Action item:
For every entry, reproduce the wording exactly and omit any image it holds.

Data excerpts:
|---|
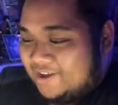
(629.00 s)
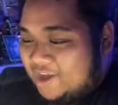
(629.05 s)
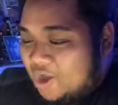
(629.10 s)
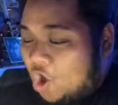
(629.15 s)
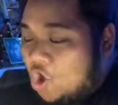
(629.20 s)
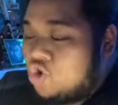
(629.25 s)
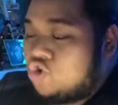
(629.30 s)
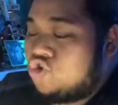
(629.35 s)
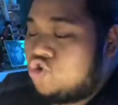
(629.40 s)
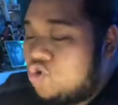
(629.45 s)

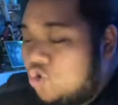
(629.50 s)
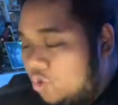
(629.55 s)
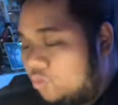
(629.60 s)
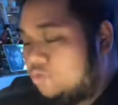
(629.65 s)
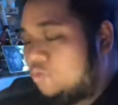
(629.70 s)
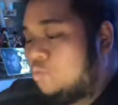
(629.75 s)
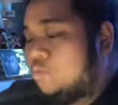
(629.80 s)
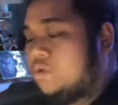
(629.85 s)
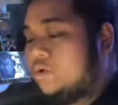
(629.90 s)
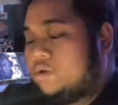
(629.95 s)
Another
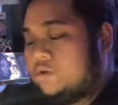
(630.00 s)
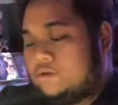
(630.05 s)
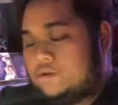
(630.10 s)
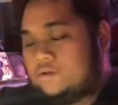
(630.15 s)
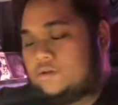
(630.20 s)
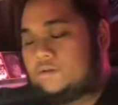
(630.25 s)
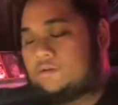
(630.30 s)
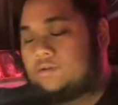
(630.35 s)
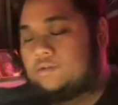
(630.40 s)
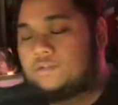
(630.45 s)
one.
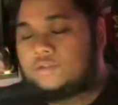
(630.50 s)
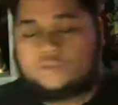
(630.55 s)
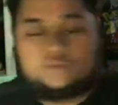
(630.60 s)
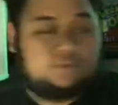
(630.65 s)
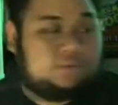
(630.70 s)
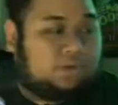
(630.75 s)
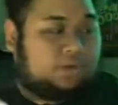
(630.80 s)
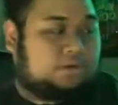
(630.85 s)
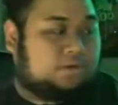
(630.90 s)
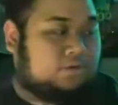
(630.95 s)

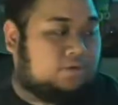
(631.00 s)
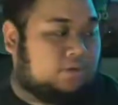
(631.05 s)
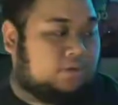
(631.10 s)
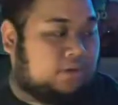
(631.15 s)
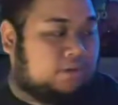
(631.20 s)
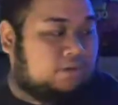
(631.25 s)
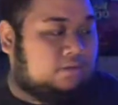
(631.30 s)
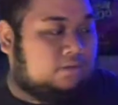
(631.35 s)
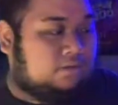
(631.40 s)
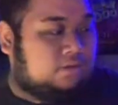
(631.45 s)
Sweet.
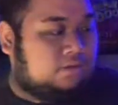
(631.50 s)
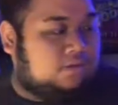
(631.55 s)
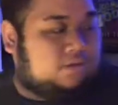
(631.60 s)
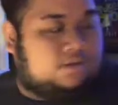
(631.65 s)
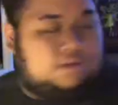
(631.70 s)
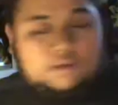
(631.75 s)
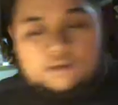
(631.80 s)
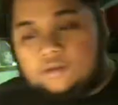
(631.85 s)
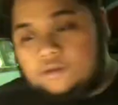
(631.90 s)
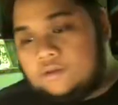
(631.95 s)
Okay.
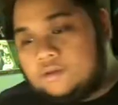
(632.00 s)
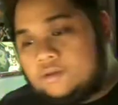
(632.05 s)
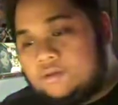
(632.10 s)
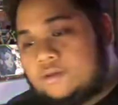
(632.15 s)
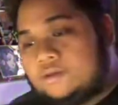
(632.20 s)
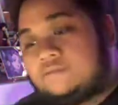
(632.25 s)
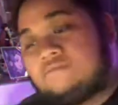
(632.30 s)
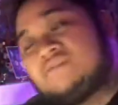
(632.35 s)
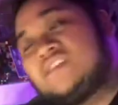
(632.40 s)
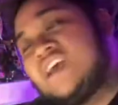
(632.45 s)

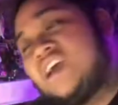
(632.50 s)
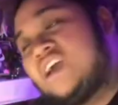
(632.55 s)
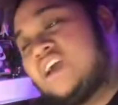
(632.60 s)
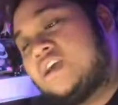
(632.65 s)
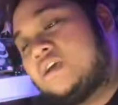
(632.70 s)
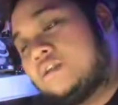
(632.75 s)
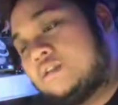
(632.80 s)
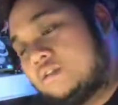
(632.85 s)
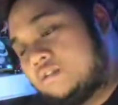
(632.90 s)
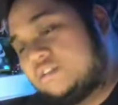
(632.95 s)
Take
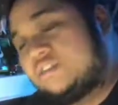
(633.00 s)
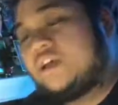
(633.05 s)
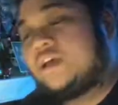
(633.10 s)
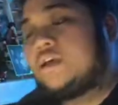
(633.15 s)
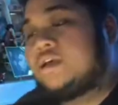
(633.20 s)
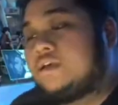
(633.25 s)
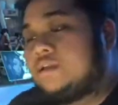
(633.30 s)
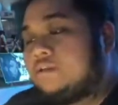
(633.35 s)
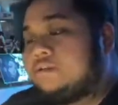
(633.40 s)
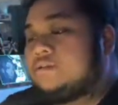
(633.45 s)
it, take
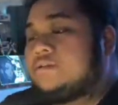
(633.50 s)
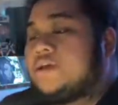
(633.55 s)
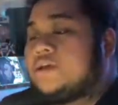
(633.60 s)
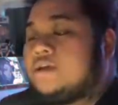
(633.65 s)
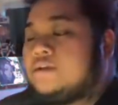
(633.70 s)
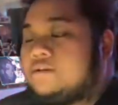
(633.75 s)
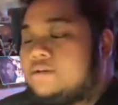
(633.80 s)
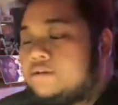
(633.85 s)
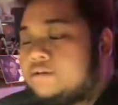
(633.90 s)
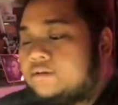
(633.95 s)
it, take
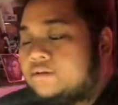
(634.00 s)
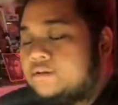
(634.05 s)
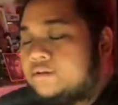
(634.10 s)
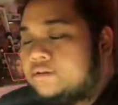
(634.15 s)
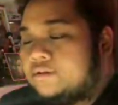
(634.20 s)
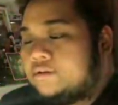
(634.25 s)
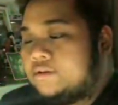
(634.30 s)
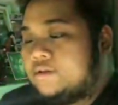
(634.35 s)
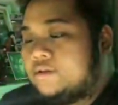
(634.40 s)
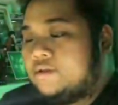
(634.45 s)
it.
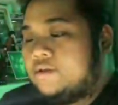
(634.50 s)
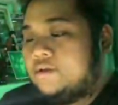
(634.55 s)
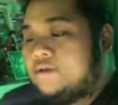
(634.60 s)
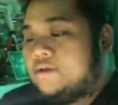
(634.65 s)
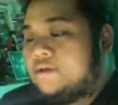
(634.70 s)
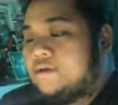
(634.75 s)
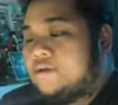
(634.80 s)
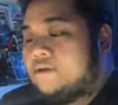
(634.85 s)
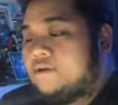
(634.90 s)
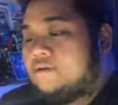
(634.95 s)

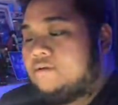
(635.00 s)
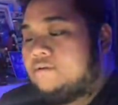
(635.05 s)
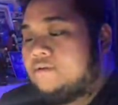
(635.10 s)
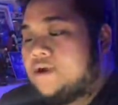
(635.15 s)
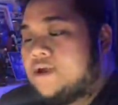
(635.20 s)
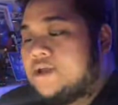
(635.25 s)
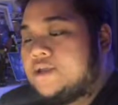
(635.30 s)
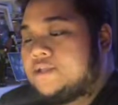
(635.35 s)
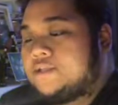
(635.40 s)
Alright.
|---|
Response area:
(629.00 s)
(629.05 s)
(629.10 s)
(629.15 s)
(629.20 s)
(629.25 s)
(629.30 s)
(629.35 s)
(629.40 s)
(629.45 s)

(629.50 s)
(629.55 s)
(629.60 s)
(629.65 s)
(629.70 s)
(629.75 s)
(629.80 s)
(629.85 s)
(629.90 s)
(629.95 s)
Another
(630.00 s)
(630.05 s)
(630.10 s)
(630.15 s)
(630.20 s)
(630.25 s)
(630.30 s)
(630.35 s)
(630.40 s)
(630.45 s)
one.
(630.50 s)
(630.55 s)
(630.60 s)
(630.65 s)
(630.70 s)
(630.75 s)
(630.80 s)
(630.85 s)
(630.90 s)
(630.95 s)

(631.00 s)
(631.05 s)
(631.10 s)
(631.15 s)
(631.20 s)
(631.25 s)
(631.30 s)
(631.35 s)
(631.40 s)
(631.45 s)
Sweet.
(631.50 s)
(631.55 s)
(631.60 s)
(631.65 s)
(631.70 s)
(631.75 s)
(631.80 s)
(631.85 s)
(631.90 s)
(631.95 s)
Okay.
(632.00 s)
(632.05 s)
(632.10 s)
(632.15 s)
(632.20 s)
(632.25 s)
(632.30 s)
(632.35 s)
(632.40 s)
(632.45 s)

(632.50 s)
(632.55 s)
(632.60 s)
(632.65 s)
(632.70 s)
(632.75 s)
(632.80 s)
(632.85 s)
(632.90 s)
(632.95 s)
Take
(633.00 s)
(633.05 s)
(633.10 s)
(633.15 s)
(633.20 s)
(633.25 s)
(633.30 s)
(633.35 s)
(633.40 s)
(633.45 s)
it, take
(633.50 s)
(633.55 s)
(633.60 s)
(633.65 s)
(633.70 s)
(633.75 s)
(633.80 s)
(633.85 s)
(633.90 s)
(633.95 s)
it, take
(634.00 s)
(634.05 s)
(634.10 s)
(634.15 s)
(634.20 s)
(634.25 s)
(634.30 s)
(634.35 s)
(634.40 s)
(634.45 s)
it.
(634.50 s)
(634.55 s)
(634.60 s)
(634.65 s)
(634.70 s)
(634.75 s)
(634.80 s)
(634.85 s)
(634.90 s)
(634.95 s)

(635.00 s)
(635.05 s)
(635.10 s)
(635.15 s)
(635.20 s)
(635.25 s)
(635.30 s)
(635.35 s)
(635.40 s)
Alright.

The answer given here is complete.